After Bouyeri's arrest on November 2, 2004, other members of the Hofstadgroup were also arrested. Ismail Akhnikh and Jason Walters realized that they could be arrested any moment, yet it would take one week before the police arrived in the Antheunisstraat. On the night of November 9, 2004, the polic tried to enter the apartment by force, then Jason Walters appeared and suddenly he threw a grenade at them wounding four policemen. (Later, the police found three more grenades – all of them made in Croatia.) "I never felt so happy," Walters told Akhnikh after he had stopped the police from entering the apartment. "They've gone, the kufar (infidels), they are queers really, Praise be to Allah!" Akhnikh said. "We are going to decapitate you,' Walters told the police. "You'll go to hell, we'll go to heaven. We'll go to paradise." Walters and Akhnikh expressed the wish that they wanted to die as martyrs. Akhnikh: "I've waited for twenty years to become a martyr!" More than once, Walters and Akhnikh challenged the police to shoot them dead. A policeman heard Jason Walters say: "You may call me Black Death!" "We are going to blow up the building. We have 20 kilos of explosives!" This was not true, but Jason was aware of what happened in Leganes, Spain in April 2004. There, terrorists under siege by anti-terrorist units blew up their whole apartment.

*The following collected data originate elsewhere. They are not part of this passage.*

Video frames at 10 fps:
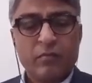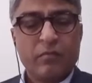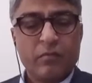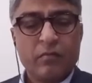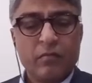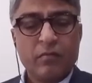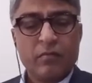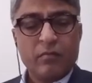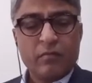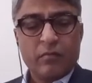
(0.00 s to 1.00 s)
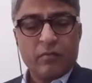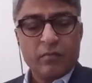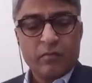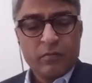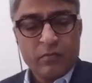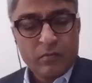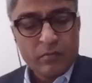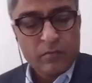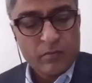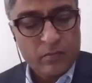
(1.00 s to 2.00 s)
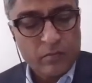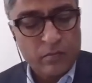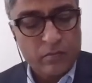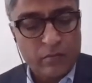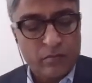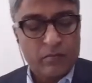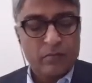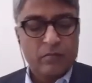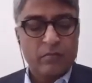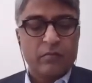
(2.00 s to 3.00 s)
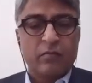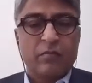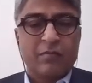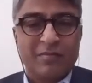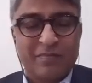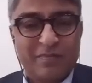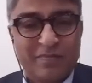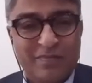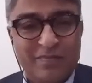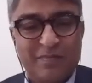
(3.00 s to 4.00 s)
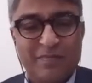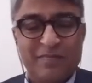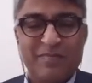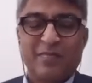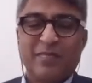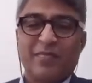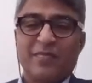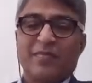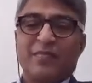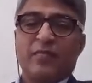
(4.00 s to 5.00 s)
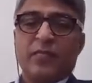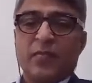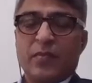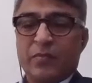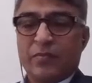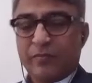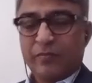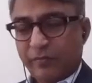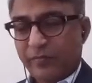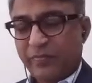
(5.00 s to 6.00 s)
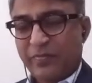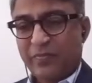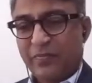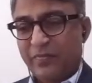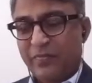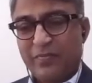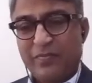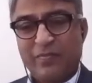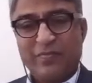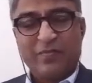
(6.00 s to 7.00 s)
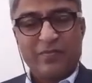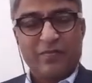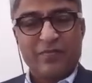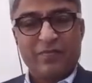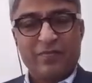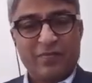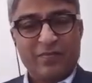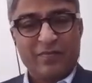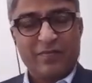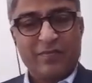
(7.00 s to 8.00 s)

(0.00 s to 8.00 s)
[no speech]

Later in court, Jason explained everything away by arguing that he had overreacted. It was all due to extreme pressure and tension. It had not been his intention to kill or wound policemen. He said: "The fact that I was happy about the killing of Theo van Gogh does not mean that I condoned it." But he also said: "I was very happy when Theo van Gogh was killed. He had insulted Islam. Everybody was happy. I went to several mosques and noted that everybody was happy." Killing somebody, Walters argued, is only permitted in an Islamic State or when your country is under foreign occupation – like in Iraq or Chechniya. In Holland it is not allowed to kill, Walters said. Walters must have read instructions on what to say after you have been arrested and how mislead courts controlled by the infidels (of course, he also received detailed instructions from his lawyer). In both the computers of Walters and Akhnikh a "Manual on the rules of conduct after you have been arrested by intelligence services" was discovered. After more than a twelve hourse siege Walters and Akhnikh finally surrendered.

Sources:

Author's file on Jason Walters.

Rechtbank Rotterdam, Proces Hofstadgroep, de zaak Jason Walters, 9 en 12 december (Amsterdam-Osdorp). Notes by the author during the trial.

Emerson Vermaat, De Hofstadgroep. Portret van een radicaal-islamitisch netwerk (Soesterberg: Uitgeverij Aspekt, 2005), p. 85-100 (on Jason Walter's trips to Pakistan and Maulana Masood Azhar), p. 102 (‘six flags').

KRO Profiel (Dutch TV, Channel One), 7 September 2005. Interview with Carl Walters and Jermaine Walters.

El País, 12 November 2004 (Akoudad and "J.J.W.").

US Department of State, Country Reports on Terrorism 2004 (Washington: April, 2005), p. 100, 101 (Jaish-e-Mohammed and Maulana Masood Azhar).

Emerson Vermaat, a law graduate and an investigative journalist, is specialized in war reporting, crime and terrorism and is author of a Dutch book on Al Qaeda ("De Dodelijke Planning van Al-Qaida,' Aspekt Publishers, Soesterberg, 2005) and the Hofstadgroup ("De Hofstadgroep: Een radicaal-islamitisch netwerk," Aspekt Publishers, the Netherlands, 2005). He is currently covering the Hofstadgroup trial. For more information on the author, see: emersonvermaat.com and: Who's Who in the World 2006, Marquis/Reed Elsevier). Researchers making use of the research material in this paper are requested to give credit to the author and the source of publication.



[1] In my book on the Hofstadgoup I assumed that Walters actually met Maulana Azhar. This could be infered from his internet chats on 9 September 2003. The text of his internet chats on 14 September 2003 ("I could have met him, but wasn't succesful...") was given to me after my book was published.